==== Data supplied ====
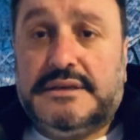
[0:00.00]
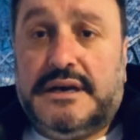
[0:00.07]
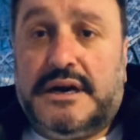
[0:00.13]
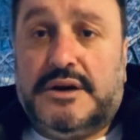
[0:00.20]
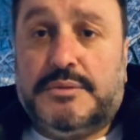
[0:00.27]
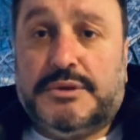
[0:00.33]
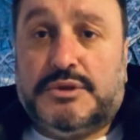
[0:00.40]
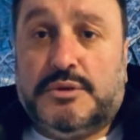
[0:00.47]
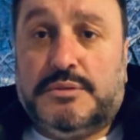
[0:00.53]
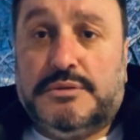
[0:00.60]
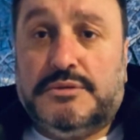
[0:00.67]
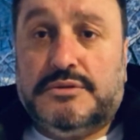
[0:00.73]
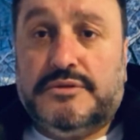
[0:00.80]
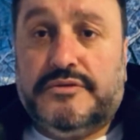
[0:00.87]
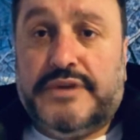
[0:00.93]
Avrupa
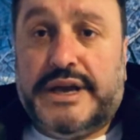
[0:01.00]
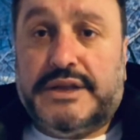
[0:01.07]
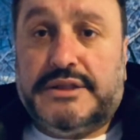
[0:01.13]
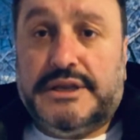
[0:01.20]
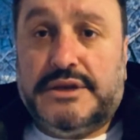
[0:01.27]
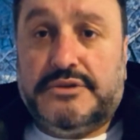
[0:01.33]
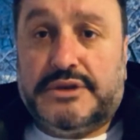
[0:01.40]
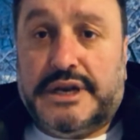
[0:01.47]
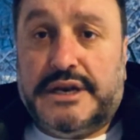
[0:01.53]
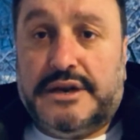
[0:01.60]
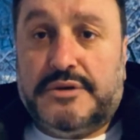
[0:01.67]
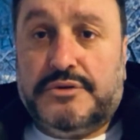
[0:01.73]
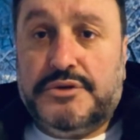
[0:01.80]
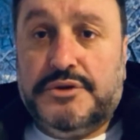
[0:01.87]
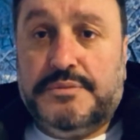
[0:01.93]
topluluğu veya diğer ülkelere
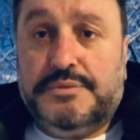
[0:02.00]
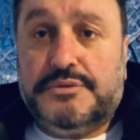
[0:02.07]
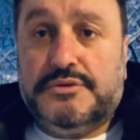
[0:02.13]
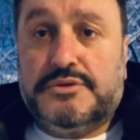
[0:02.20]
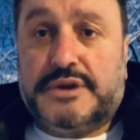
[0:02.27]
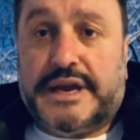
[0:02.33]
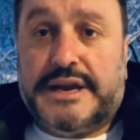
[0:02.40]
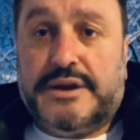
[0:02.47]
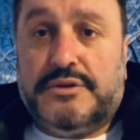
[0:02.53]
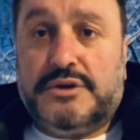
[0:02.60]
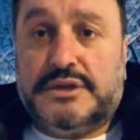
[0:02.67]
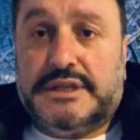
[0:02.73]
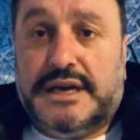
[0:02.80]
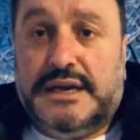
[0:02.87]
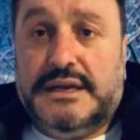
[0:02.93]
uyup Ukrayna
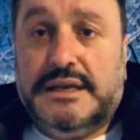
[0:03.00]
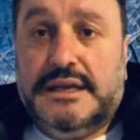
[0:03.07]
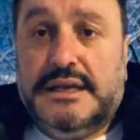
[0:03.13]
orada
====
**What the task asks**
Repeat the entries word for word and skip the pictures.

**The completed task**
[0:00.00]
[0:00.07]
[0:00.13]
[0:00.20]
[0:00.27]
[0:00.33]
[0:00.40]
[0:00.47]
[0:00.53]
[0:00.60]
[0:00.67]
[0:00.73]
[0:00.80]
[0:00.87]
[0:00.93]
Avrupa
[0:01.00]
[0:01.07]
[0:01.13]
[0:01.20]
[0:01.27]
[0:01.33]
[0:01.40]
[0:01.47]
[0:01.53]
[0:01.60]
[0:01.67]
[0:01.73]
[0:01.80]
[0:01.87]
[0:01.93]
topluluğu veya diğer ülkelere
[0:02.00]
[0:02.07]
[0:02.13]
[0:02.20]
[0:02.27]
[0:02.33]
[0:02.40]
[0:02.47]
[0:02.53]
[0:02.60]
[0:02.67]
[0:02.73]
[0:02.80]
[0:02.87]
[0:02.93]
uyup Ukrayna
[0:03.00]
[0:03.07]
[0:03.13]
orada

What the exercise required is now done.